Lessons learned while designing a multimodal benchmark for agricultural decision support
I have been reflecting on designing evaluation frameworks for multimodal AI in agriculture: in particular, what it takes to assess whether vision–language models can reliably support agronomic decisions.
Why benchmarks in this domain are hard. General-purpose multimodal benchmarks focus on captioning, visual QA, or perceptual reasoning. Agricultural use cases instead demand domain-specific criteria: expert knowledge (plant pathology, soil science, irrigation, pest management), visual recognition across growth stages and species, and procedural reasoning (e.g. planning and troubleshooting farming workflows). Combining these in a single evaluation is non-trivial: you need tasks that are grounded in real agronomic practice, yet scorable in a consistent way.
Evaluation is the bottleneck. Open-ended questions in specialized domains do not fit classic NLP metrics. You need explainable, task-aware scoring: e.g. judging correctness, specificity, and conciseness against expert references, and for procedural tasks, accuracy and logical flow of steps. Relying on a single automated metric often hides systematic failure modes: for instance, models may perform well on factual agricultural knowledge but misattribute symptoms to the wrong causes when visual and causal reasoning must be combined, or confuse etiology (e.g. fungal vs. bacterial vs. abiotic) in diagnostic scenarios. Designing rubrics that surface these gaps without leaking proprietary data or methodology is itself a design challenge.

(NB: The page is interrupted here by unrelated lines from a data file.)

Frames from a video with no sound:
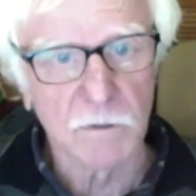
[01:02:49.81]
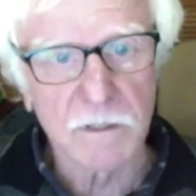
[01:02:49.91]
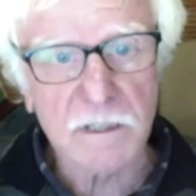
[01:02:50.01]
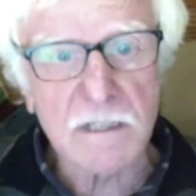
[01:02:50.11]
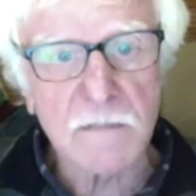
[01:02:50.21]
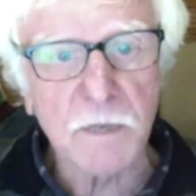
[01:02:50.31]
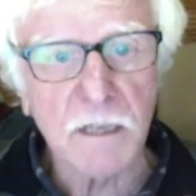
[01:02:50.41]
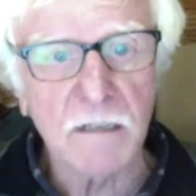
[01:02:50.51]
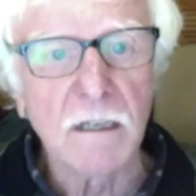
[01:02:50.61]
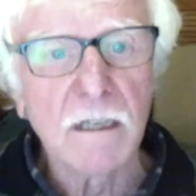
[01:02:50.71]
This has
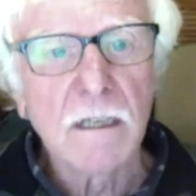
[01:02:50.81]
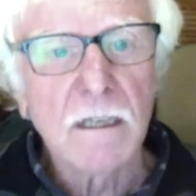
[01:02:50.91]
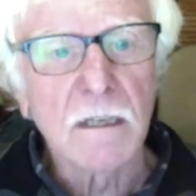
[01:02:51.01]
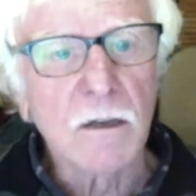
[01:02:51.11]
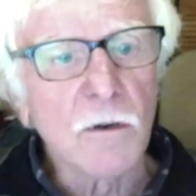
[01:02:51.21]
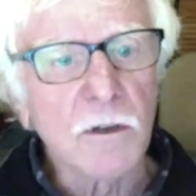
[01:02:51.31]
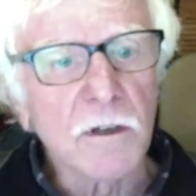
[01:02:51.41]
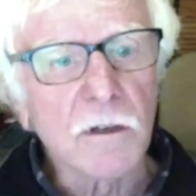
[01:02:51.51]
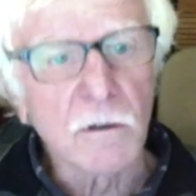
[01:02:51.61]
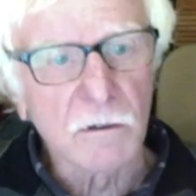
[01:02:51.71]
been going
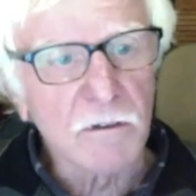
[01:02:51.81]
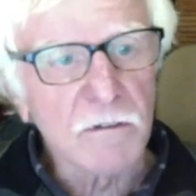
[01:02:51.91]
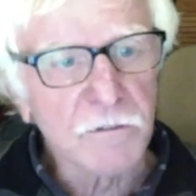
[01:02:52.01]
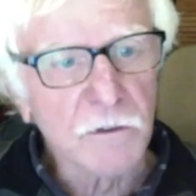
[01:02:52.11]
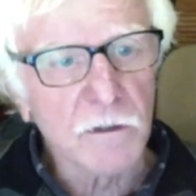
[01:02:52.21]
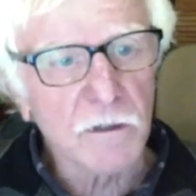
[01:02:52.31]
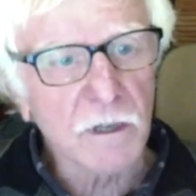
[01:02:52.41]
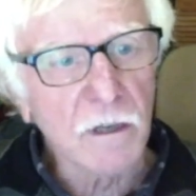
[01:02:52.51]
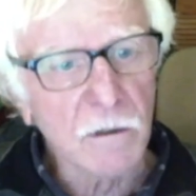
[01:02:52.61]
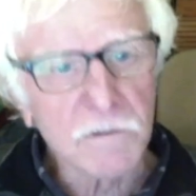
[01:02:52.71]
on for a
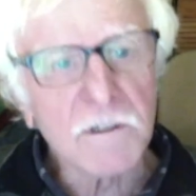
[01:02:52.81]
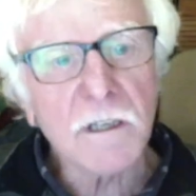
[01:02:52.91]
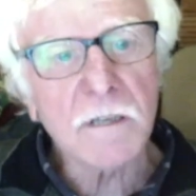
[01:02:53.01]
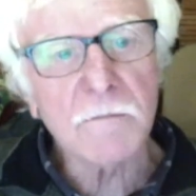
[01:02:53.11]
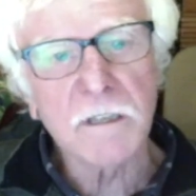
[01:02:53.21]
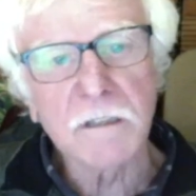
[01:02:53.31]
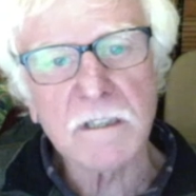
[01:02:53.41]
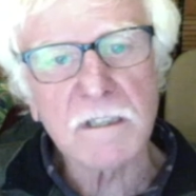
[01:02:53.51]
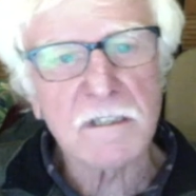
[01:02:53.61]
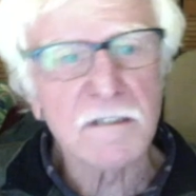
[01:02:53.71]
long time, and
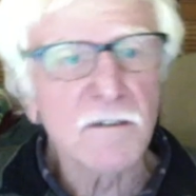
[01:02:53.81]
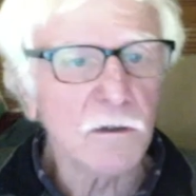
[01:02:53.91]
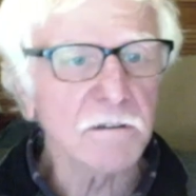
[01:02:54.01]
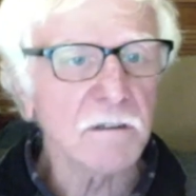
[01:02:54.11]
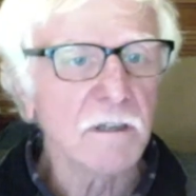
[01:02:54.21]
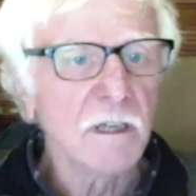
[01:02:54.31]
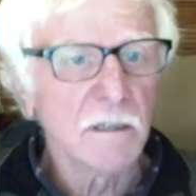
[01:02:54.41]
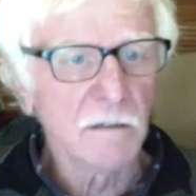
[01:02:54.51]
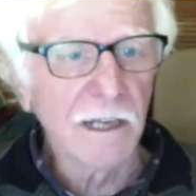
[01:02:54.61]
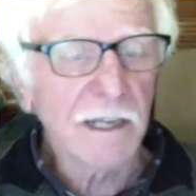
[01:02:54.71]
this is not
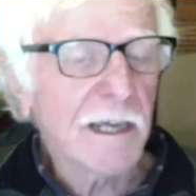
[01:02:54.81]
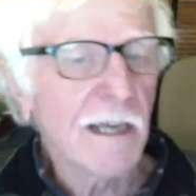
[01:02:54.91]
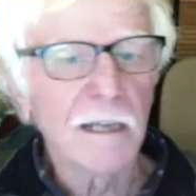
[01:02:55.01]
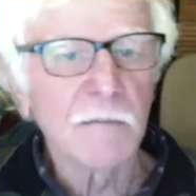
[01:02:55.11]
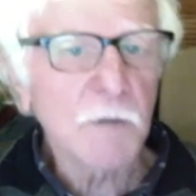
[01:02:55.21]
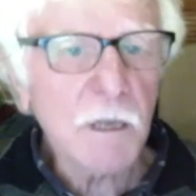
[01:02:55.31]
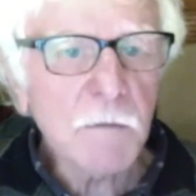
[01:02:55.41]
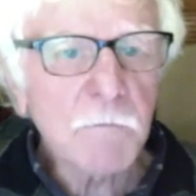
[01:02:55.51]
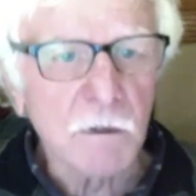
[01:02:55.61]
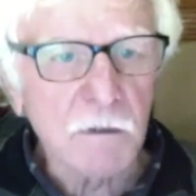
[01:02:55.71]
really killing
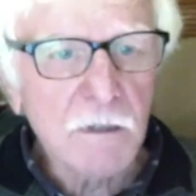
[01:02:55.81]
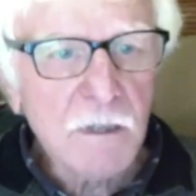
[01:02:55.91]
people,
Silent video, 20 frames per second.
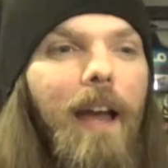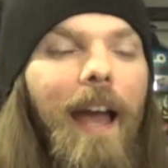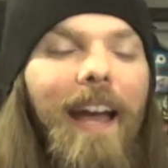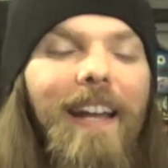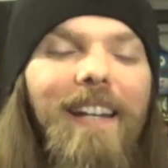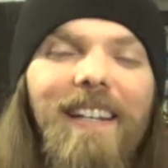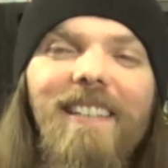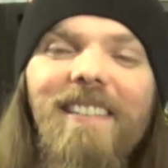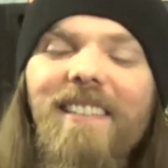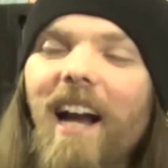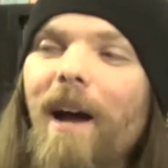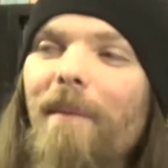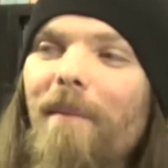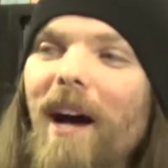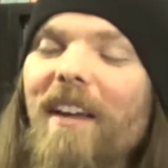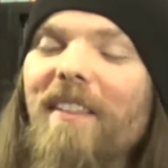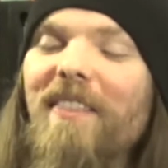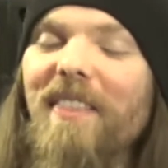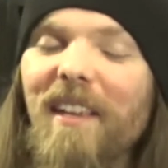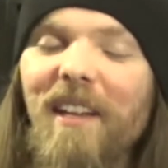Anytime
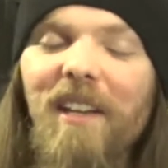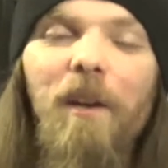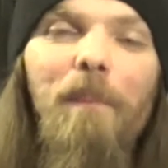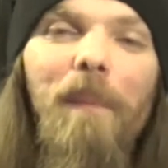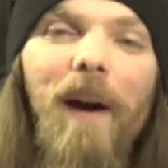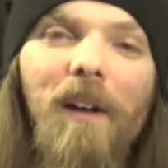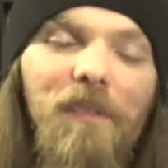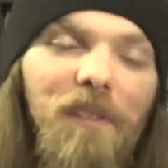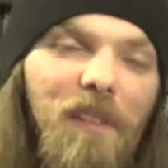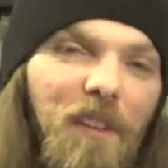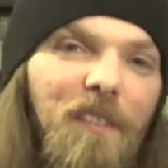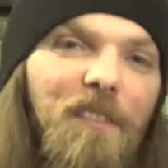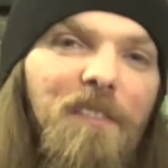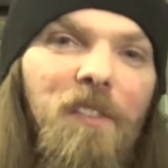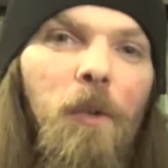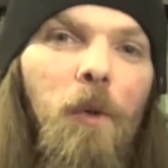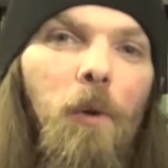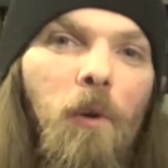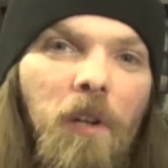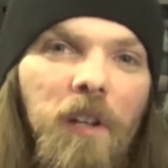I think about these
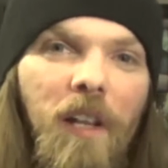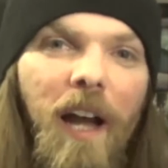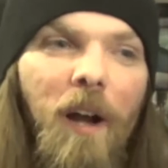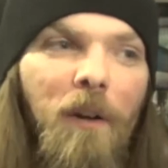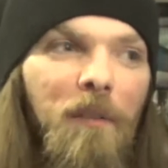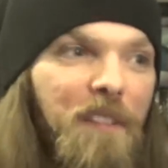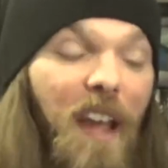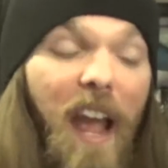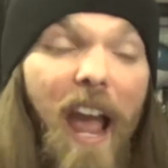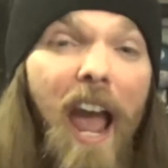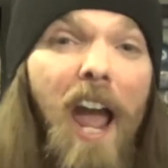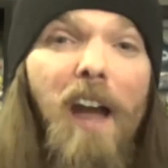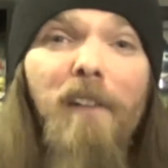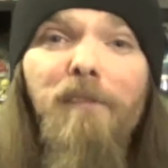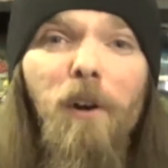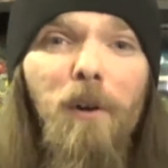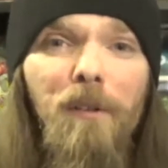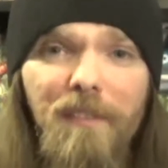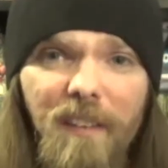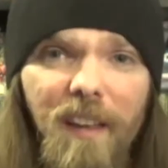two clowns
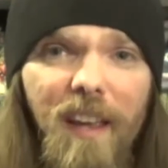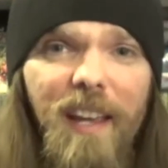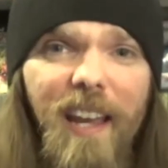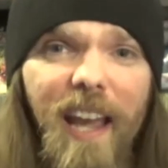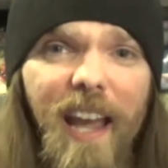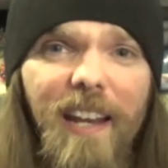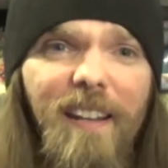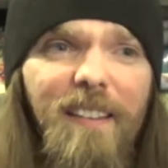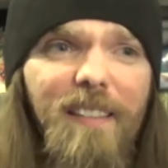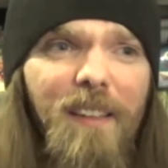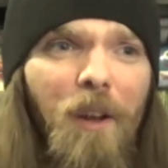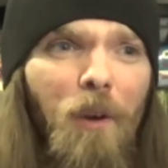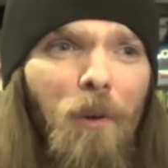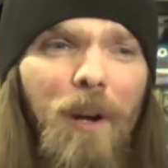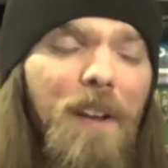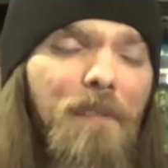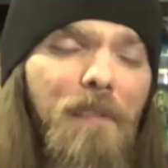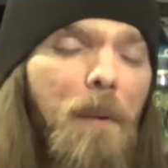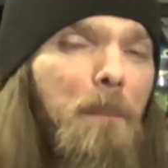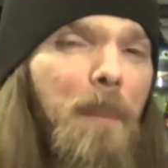ever saying anything or
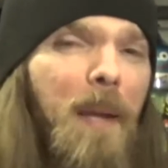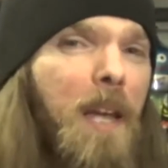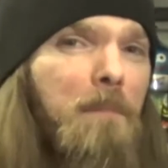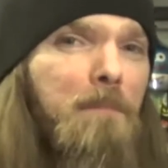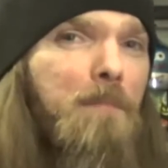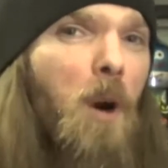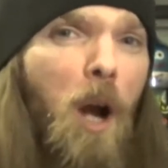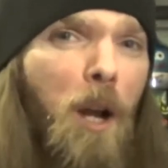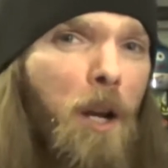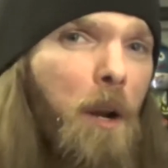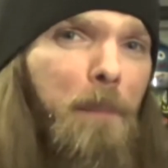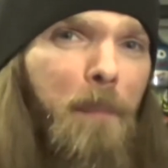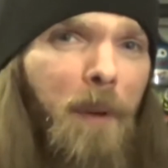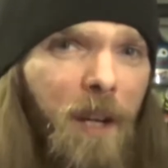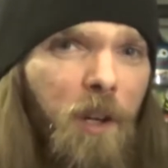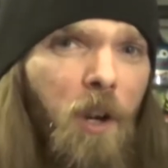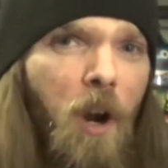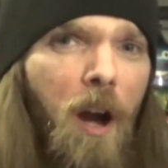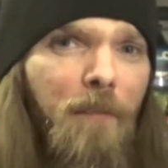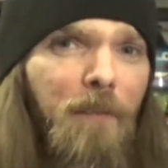even being brought up in
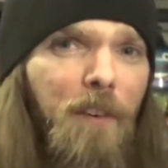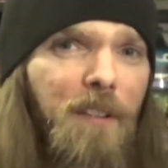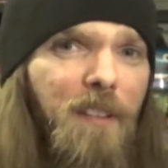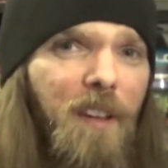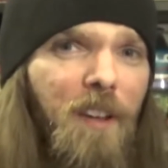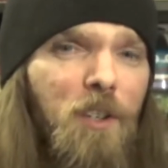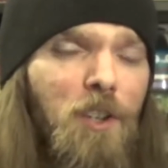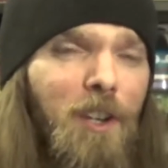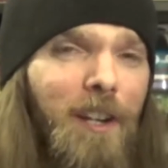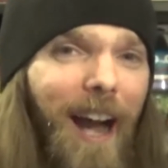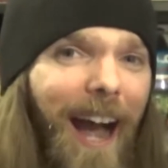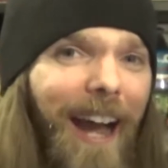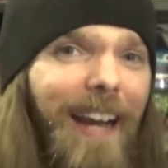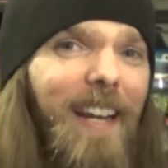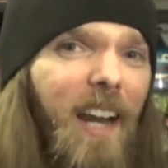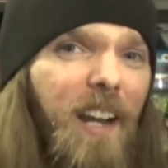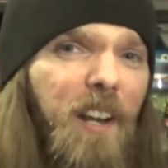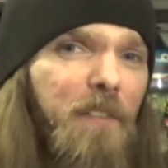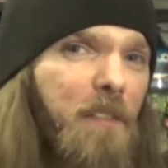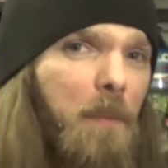a conversation, I
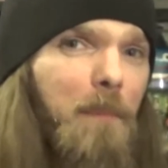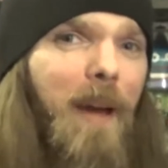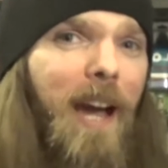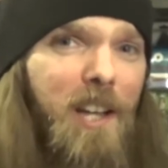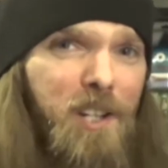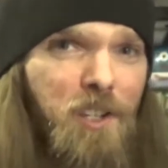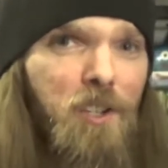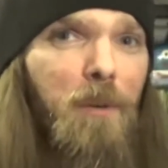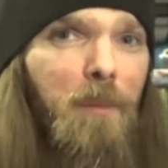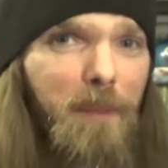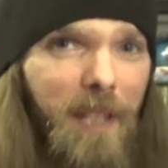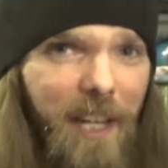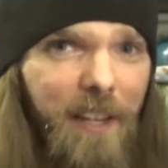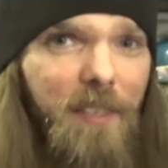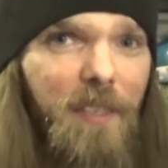kind of imagine them like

Takeaways. (1) Taxonomic and procedural coverage matter. Coarse categories or small class sets miss the diversity needed for real-world diagnostics; including procedural and “next-step” style tasks better reflects how advisors and farmers reason. (2) Multiple views can help. In identification tasks, providing several organ or context views (rather than a single image) can improve consistency; a lesson that transfers to how we might design interfaces and data pipelines. (3) Benchmarks are as much about failure modes as about scores. The most useful outcome is often a clearer map of where models fail (e.g. cross-domain integration of visual cues and causal knowledge) rather than a single aggregate number.
This is a short, high-level note on conceptual lessons: no code, no datasets, no metrics or architectures. I hope it is useful to anyone thinking about how to evaluate and improve multimodal AI for agriculture.